The series of columns I’ve been writing lately, floating implausible proposals for an ideologically unstable age, has been a useful way of avoiding the depressing subject of the Trump administration’s first 100 days — because really, in the face of such incompetence and chaos, what is there to say?
But precisely because this administration seems so hopeless, any constructive advice for the Trump White House automatically falls into the category of implausible ideas. So I can continue my ongoing series while also talking about Donald Trump — by proposing, as this week’s unlikely-to-happen proposal, that our president should go out and get himself a brain.

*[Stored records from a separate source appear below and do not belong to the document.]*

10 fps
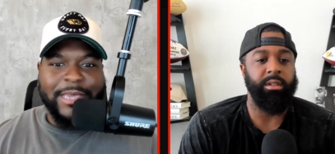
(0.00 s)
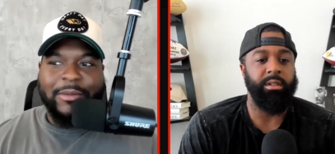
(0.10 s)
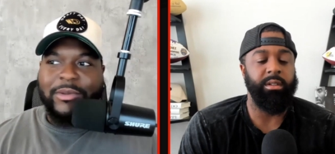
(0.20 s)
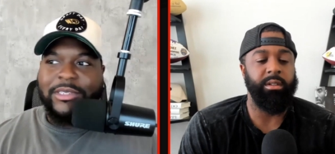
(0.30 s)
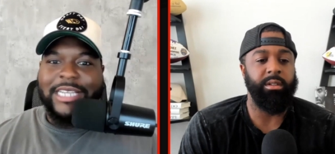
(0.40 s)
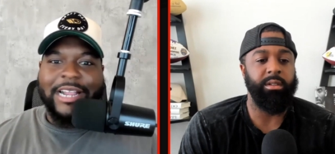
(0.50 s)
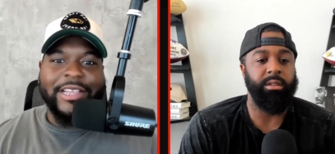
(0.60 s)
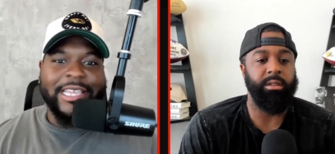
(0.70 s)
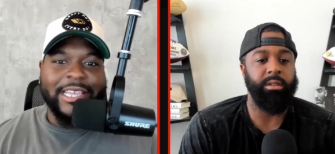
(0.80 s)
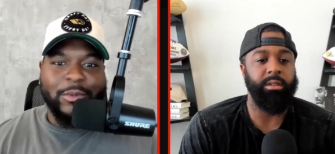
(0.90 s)
Speaker 1: game with
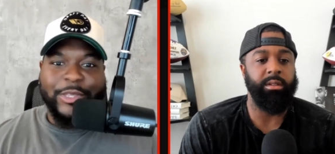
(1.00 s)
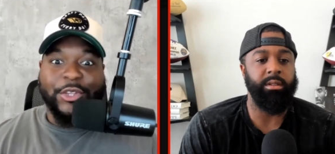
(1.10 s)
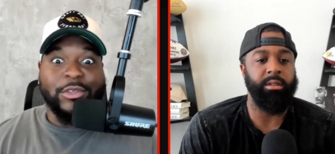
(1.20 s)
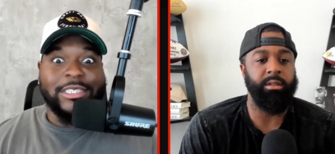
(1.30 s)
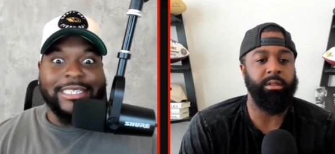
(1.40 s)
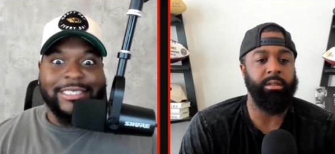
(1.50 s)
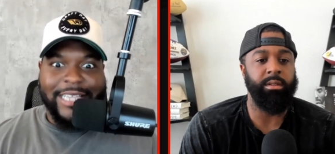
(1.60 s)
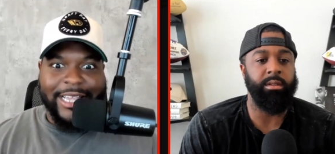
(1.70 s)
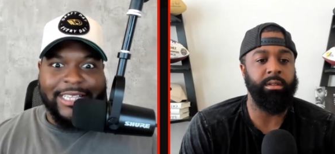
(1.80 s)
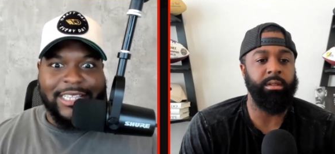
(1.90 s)
Tyreek Hill with 13
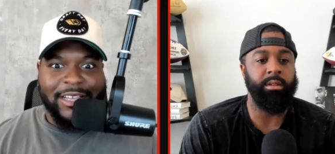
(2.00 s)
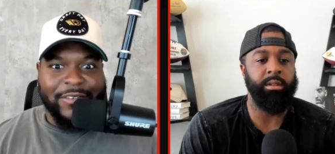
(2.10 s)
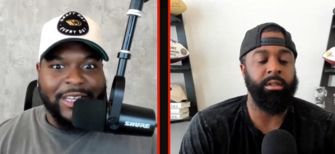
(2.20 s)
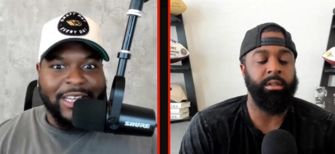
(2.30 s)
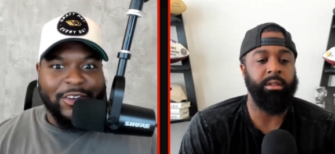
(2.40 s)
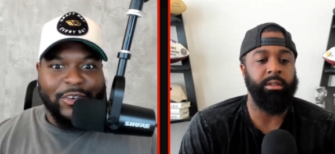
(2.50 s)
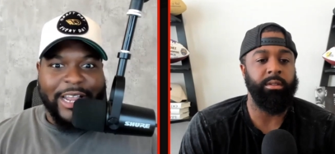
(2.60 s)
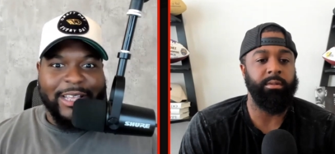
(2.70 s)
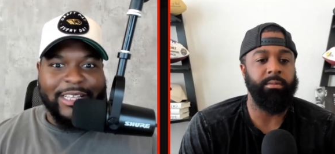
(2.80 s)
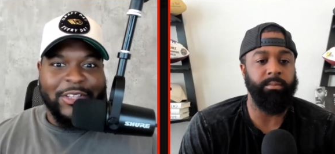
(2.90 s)
seconds left,
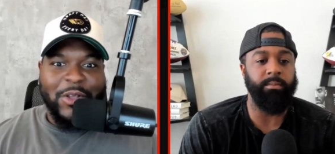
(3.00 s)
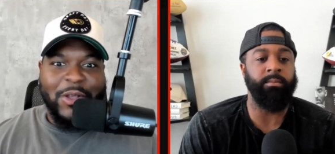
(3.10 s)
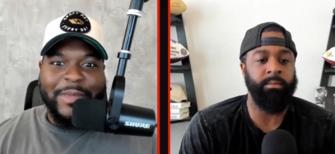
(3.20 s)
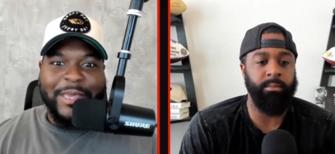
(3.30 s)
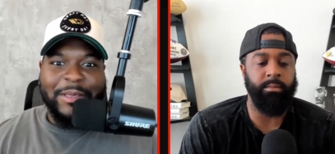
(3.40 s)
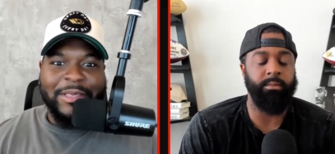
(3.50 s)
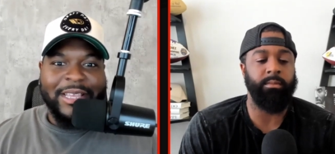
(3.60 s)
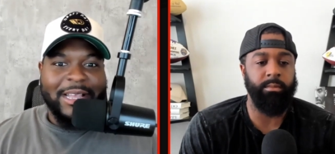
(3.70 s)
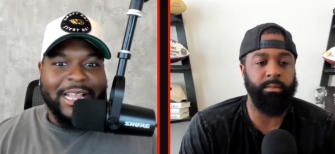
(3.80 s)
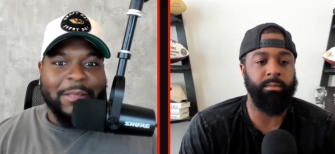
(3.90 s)
right? You mm-hmm. know what I mean?
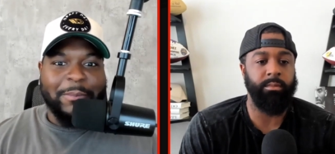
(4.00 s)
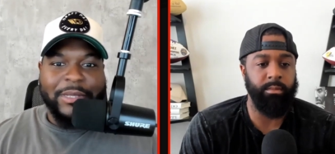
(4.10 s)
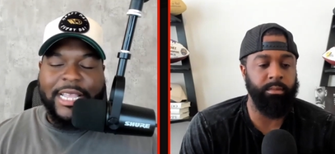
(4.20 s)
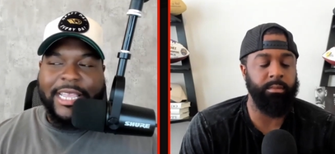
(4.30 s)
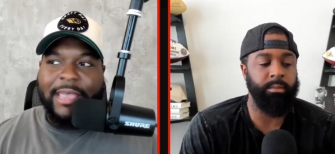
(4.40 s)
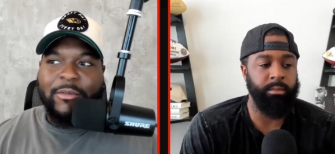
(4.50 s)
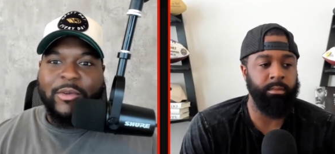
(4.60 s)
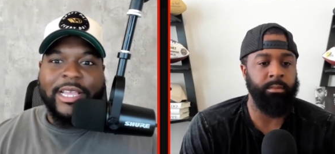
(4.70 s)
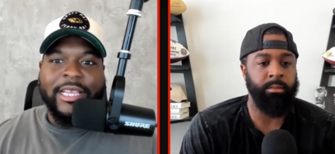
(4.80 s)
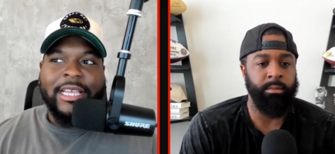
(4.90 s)
Kind of put that game
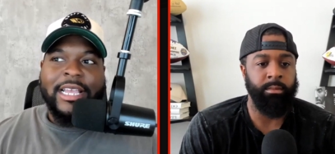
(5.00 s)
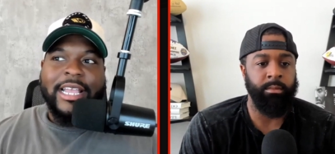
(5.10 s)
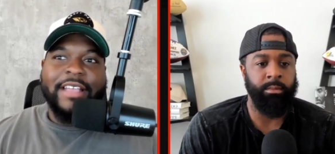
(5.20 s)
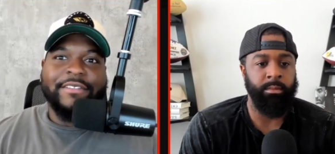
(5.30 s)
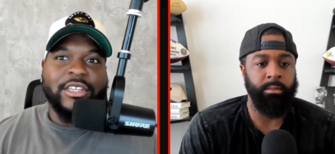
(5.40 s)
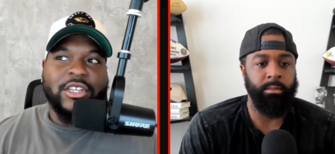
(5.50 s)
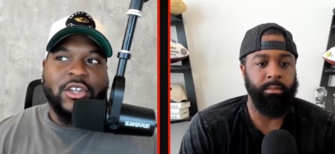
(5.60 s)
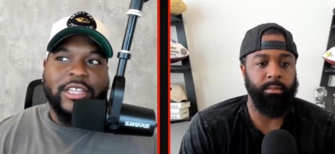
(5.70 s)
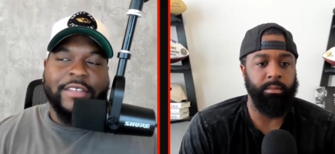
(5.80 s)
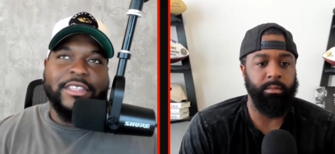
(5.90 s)
away. If the
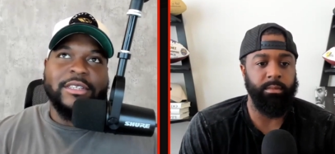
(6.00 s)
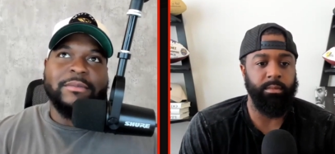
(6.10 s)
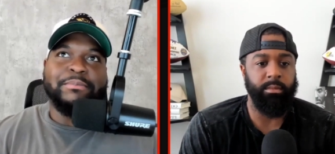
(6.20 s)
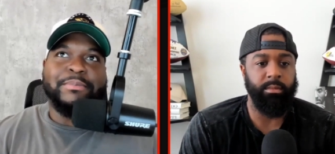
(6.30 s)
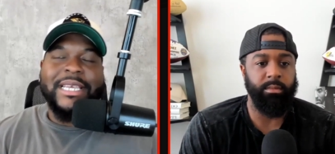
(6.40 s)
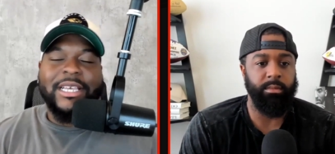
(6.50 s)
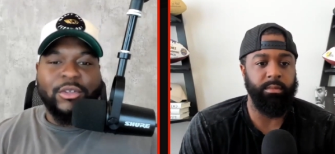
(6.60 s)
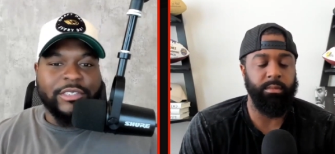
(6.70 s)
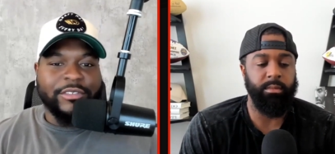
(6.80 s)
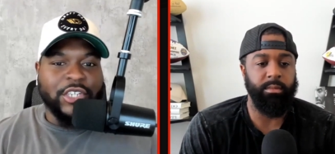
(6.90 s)
if the
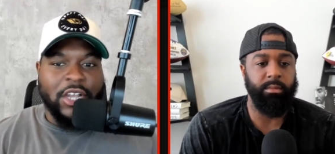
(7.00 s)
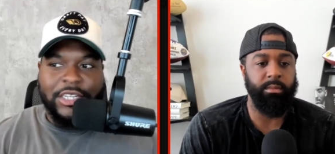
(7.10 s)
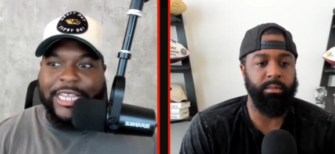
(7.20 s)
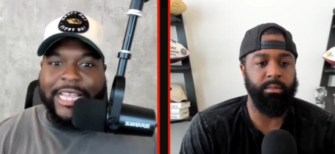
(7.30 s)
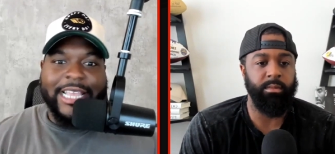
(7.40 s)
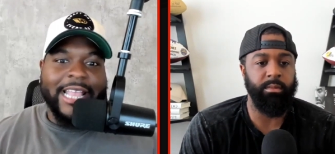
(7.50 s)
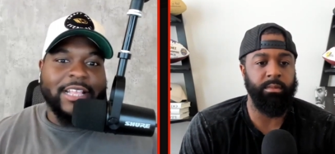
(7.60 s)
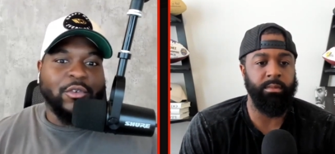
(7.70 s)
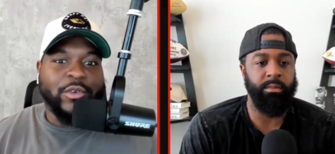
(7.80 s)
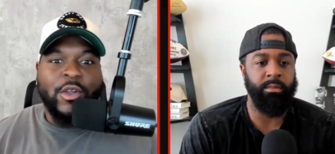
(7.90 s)
Bills, if Josh Allen
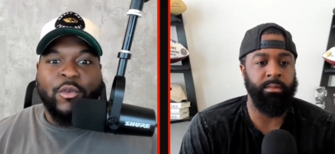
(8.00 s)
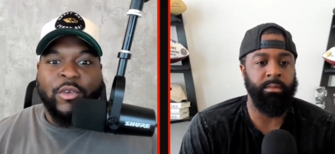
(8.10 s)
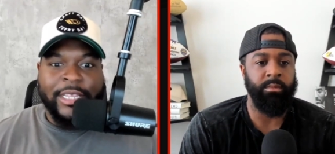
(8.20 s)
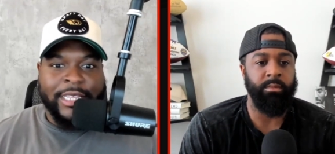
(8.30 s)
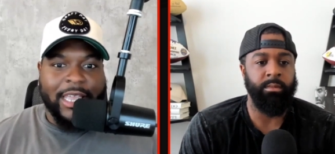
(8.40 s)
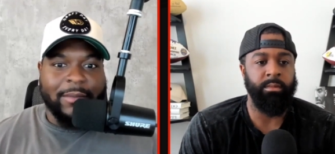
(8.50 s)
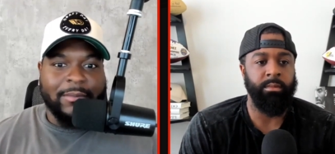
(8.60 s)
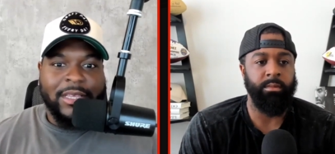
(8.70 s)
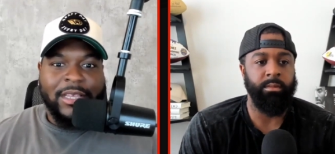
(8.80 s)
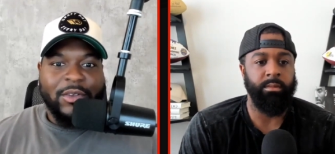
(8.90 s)
had a real run game,
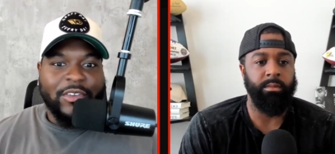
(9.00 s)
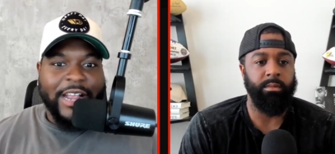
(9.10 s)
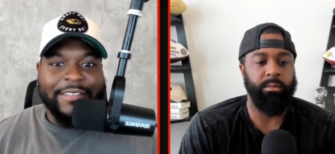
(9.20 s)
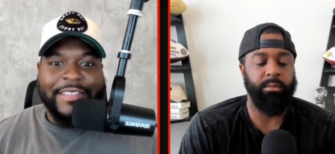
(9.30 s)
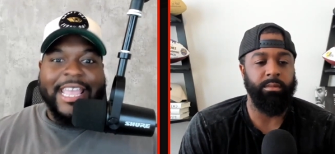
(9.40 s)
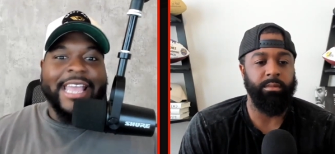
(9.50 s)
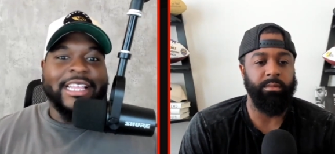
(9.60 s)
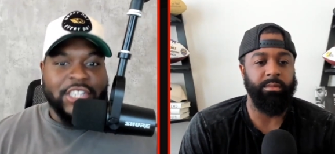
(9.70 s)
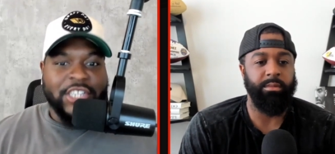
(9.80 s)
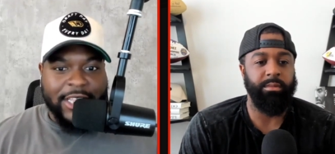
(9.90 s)
right? If they
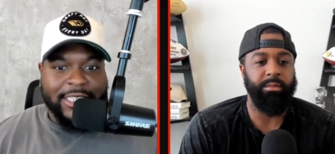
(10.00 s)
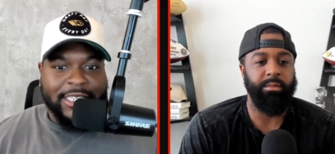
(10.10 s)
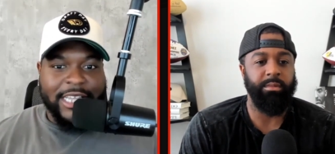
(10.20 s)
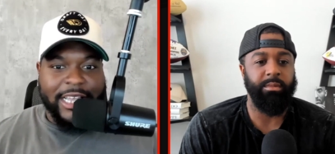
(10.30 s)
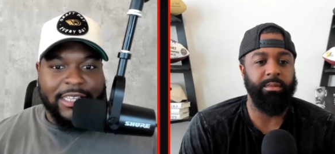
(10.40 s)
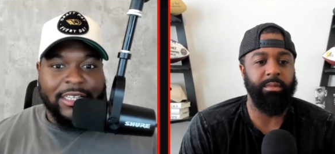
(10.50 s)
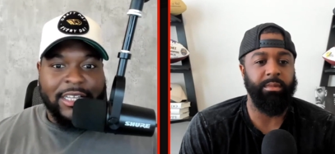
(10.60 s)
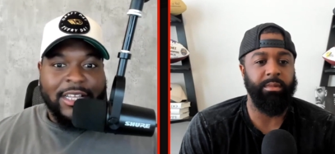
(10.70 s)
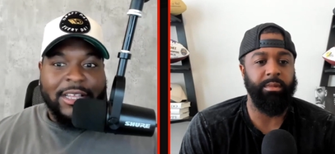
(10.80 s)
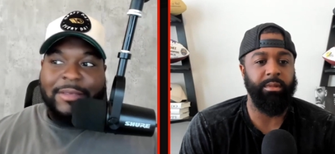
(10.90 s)
had a Jonathan Taylor,
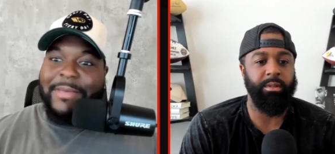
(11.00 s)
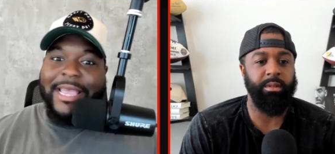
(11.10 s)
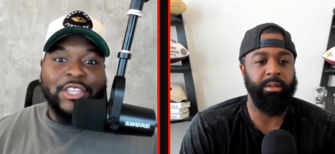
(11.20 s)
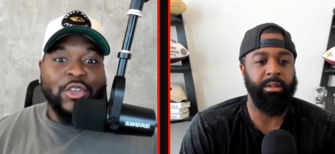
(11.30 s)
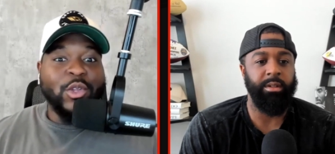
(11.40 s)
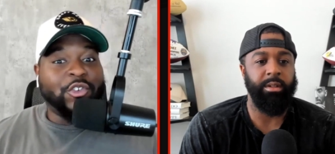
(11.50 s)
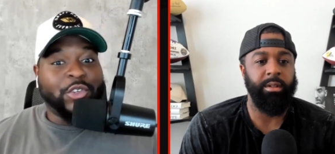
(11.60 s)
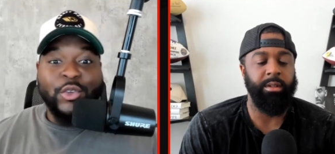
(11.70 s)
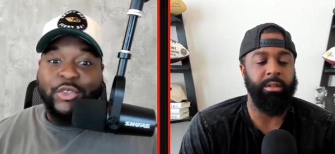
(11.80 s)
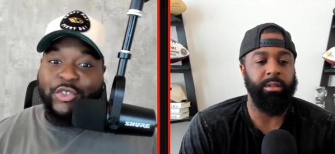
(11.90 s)
man, you
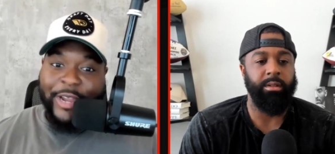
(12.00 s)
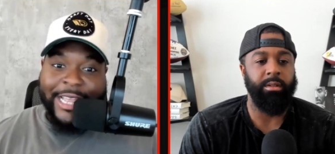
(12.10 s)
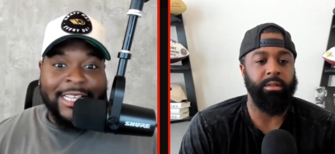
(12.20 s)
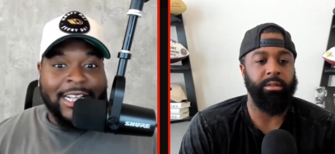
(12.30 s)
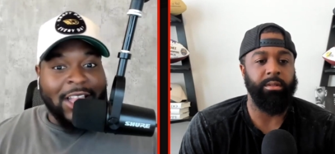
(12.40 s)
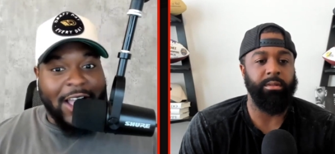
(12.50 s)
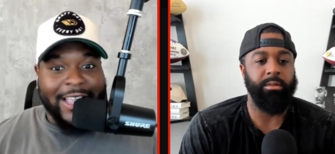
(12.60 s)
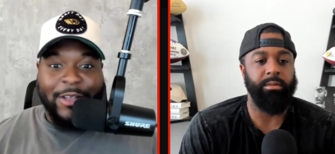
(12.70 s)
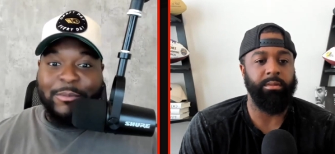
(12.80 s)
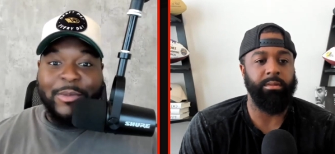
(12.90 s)
you drain the
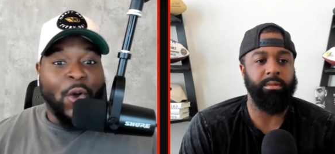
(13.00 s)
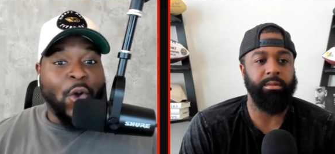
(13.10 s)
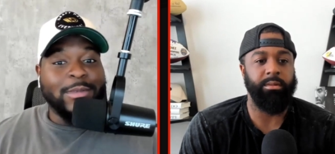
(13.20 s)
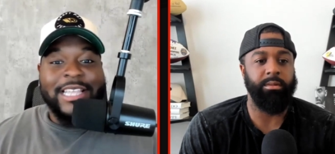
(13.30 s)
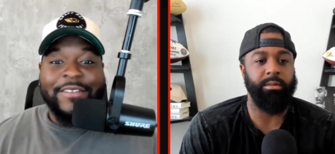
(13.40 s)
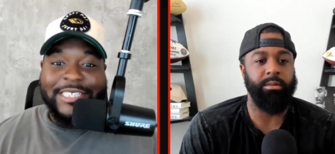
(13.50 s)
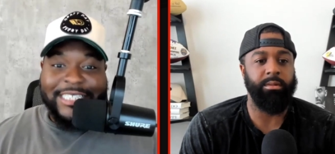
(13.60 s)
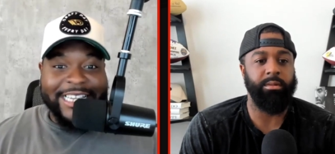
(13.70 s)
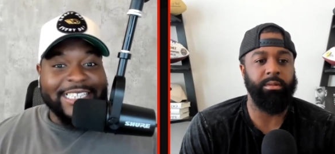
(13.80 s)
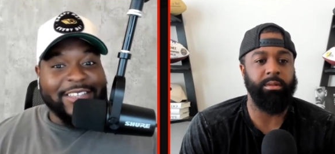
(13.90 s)
clock out. Mahomes never
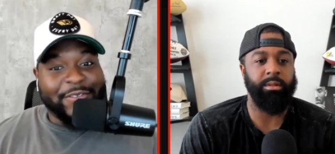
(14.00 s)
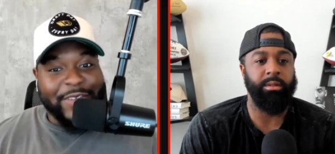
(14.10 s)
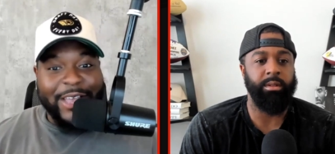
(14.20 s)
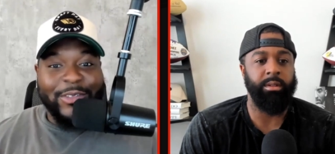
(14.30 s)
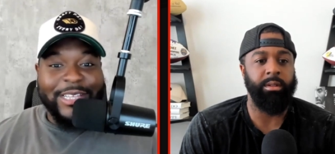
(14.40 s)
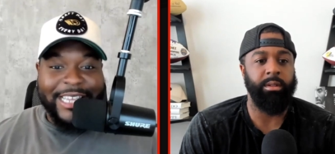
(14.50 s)
sees the field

I do not mean a vat-grown cerebral cortex cooked up in some underground anti-aging lab funded by Silicon Valley immortalists … though I gather those may be soon available as well. I mean a brain in the sense that people (unkindly, but not inaccurately) used the term to describe Bill Kristol when he was the aide-de-camp to Vice President Dan Quayle 25 years ago: a person, or better a group of persons, who can tell Trump what specific policies he ought to support.
Because a core weakness of this White House, more devastating (for now) than the pugilistic tweets and permanent swirl of scandal, is the absence of anyone who seems to have thought through how one might translate Trumpism, the populist nationalism on which the president campaigned, into substantive policy on any specific issue except a temporary visa freeze.
The dearth of Trumpists in official Washington was always going to be a major problem for this administration, both in staffing the White House and in negotiating with Congress. But it’s been worse than anticipated, because Trump himself doesn’t know what he wants to do on major issues and there’s nobody in his innermost circle who seems to have a compelling vision that might guide him.
A certain Steve Bannon — perhaps you’ve heard of him — was supposed to help Trump figure all this out, perhaps with an assist from Michael Anton, the once-pseudonymous pro-Trump essayist now ensconced in the National Security Council. But there’s little evidence that either man’s policy vision has advanced much beyond, “The conservative movement has failed, let’s try something else.” Bannon seems to have been particularly useless during the health care negotiations, encouraging Trump to work with the Freedom Caucus one day and trying to bully them the next, while throwing out various critiques of the Paul Ryan bill that didn’t point toward anything coherent.
It was probably unreasonable to expect a sixtysomething whose life experience is all in media and Hollywood to suddenly turn into a one-man think tank, no matter how many French far-right agitators he name-drops. But a think tank is basically what Trump needs: a small brain trust committed to figuring out what parts of the mainstream G.O.P. vision he should support and what heterodoxies it makes sense for him to champion, so that he isn’t stuck governing on the Heritage Foundation’s austerity budgets while his friends outside the administration urge him to expand Medicaid.
Some Trump supporters — the folks behind the new journal American Affairs, most notably — are trying to play that role already. But they’re getting going slowly; Trump needs something sooner, faster, now. He needs, in effect, a think tank inside the White House: a small group, separate from the process-oriented Domestic Policy Council, whose only task is to brief the president regularly on how Trumpist premises should shape any given legislative deal.
The way things are going, there won’t be many such deals struck. But this brain trust would have a longer-term purpose, too: It would be assigned to build up an easy-to-explain agenda that Trumpish candidates could run on in 2018, that Trump could champion if he tries to triangulate between Ryan and the Democrats, and that the president could campaign on when he runs for re-election. (Aren’t you excited for 2020, dear reader?)
Who might staff it? The people involved with American Affairs would be candidates, but I would also look to other dissident-conservative publications like The American Conservative, junior (that is, not yet set in their views) staff at places like Heritage and the American Enterprise Institute, lesser known right-leaning outfits like the Institute for Family Studies, and the offices of creative populists like Senator Mike Lee of Utah. Possible brain trusters might include figures like F. H. Buckley, the George Mason law professor and Trump speechwriter who recently urged the president to come out for single-payer; Mickey Kaus, the once-liberal blogger turned Trumpista; and Henry Olsen of the Ethics and Public Policy Center, author of a forthcoming book on Reagan’s populism.
All of this assumes that Trump cares about Trumpism as something more than a grift, and that he can accept advice and counsel in a sustained way, without changing his mind the instant someone makes a different case. As I said, it’s a deeply implausible idea.
But so is every solution to this White House’s struggles — and we’ve still got most of four years left to go.